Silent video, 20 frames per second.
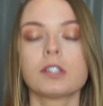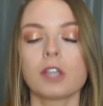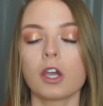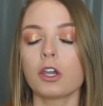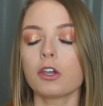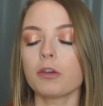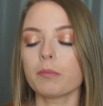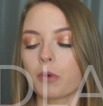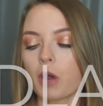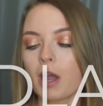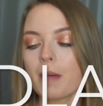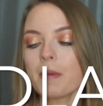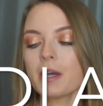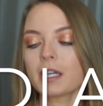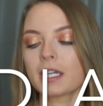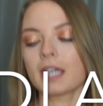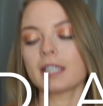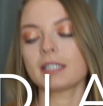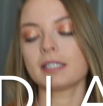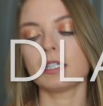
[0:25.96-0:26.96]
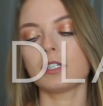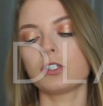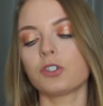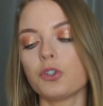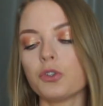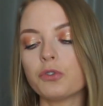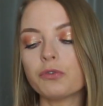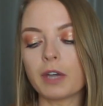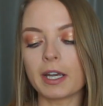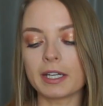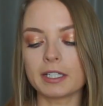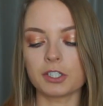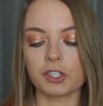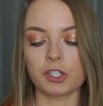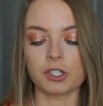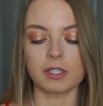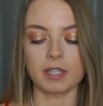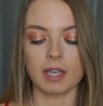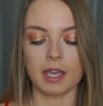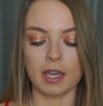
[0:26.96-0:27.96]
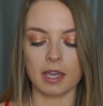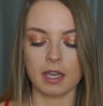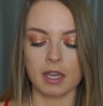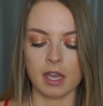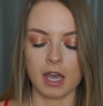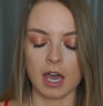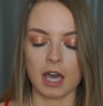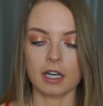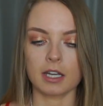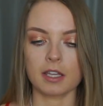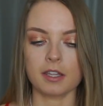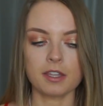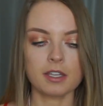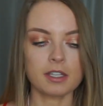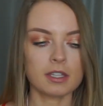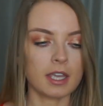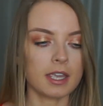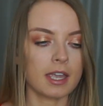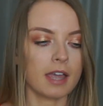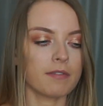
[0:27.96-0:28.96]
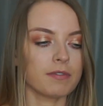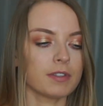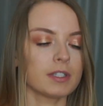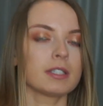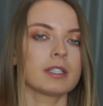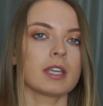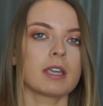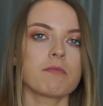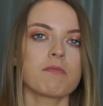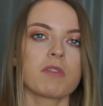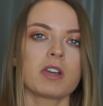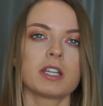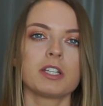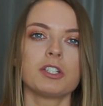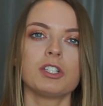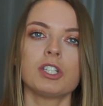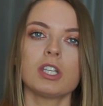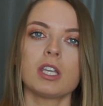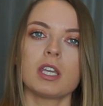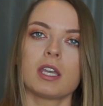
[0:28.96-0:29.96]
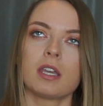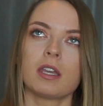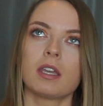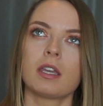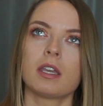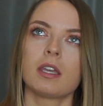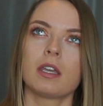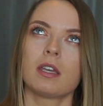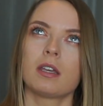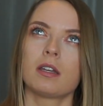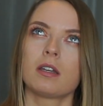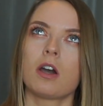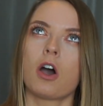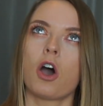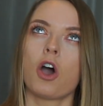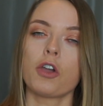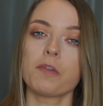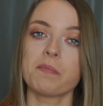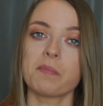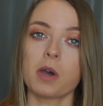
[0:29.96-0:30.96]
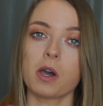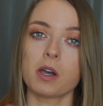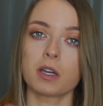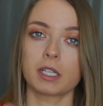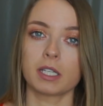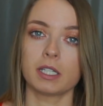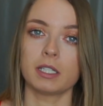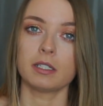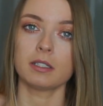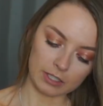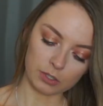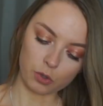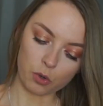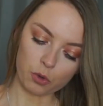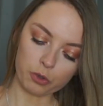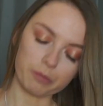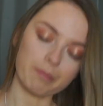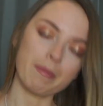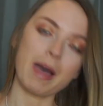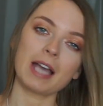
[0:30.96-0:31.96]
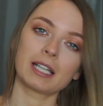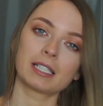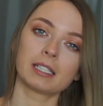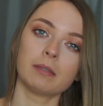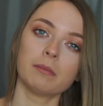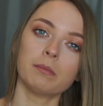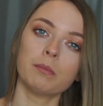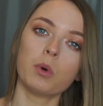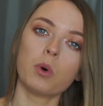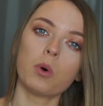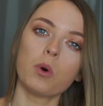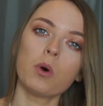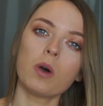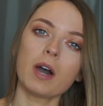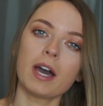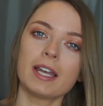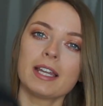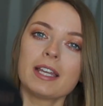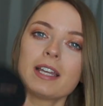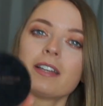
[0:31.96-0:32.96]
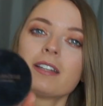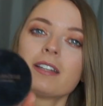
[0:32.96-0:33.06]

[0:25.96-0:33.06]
so Primark has this new range in there and I think they have the same range in Home Bargains. It's called a Max and More and it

_Assignment:_ Give back the listing exactly, without a single picture.

_Result for this task:_
Silent video, 20 frames per second.
[0:25.96-0:26.96]
[0:26.96-0:27.96]
[0:27.96-0:28.96]
[0:28.96-0:29.96]
[0:29.96-0:30.96]
[0:30.96-0:31.96]
[0:31.96-0:32.96]
[0:32.96-0:33.06]

[0:25.96-0:33.06]
so Primark has this new range in there and I think they have the same range in Home Bargains. It's called a Max and More and it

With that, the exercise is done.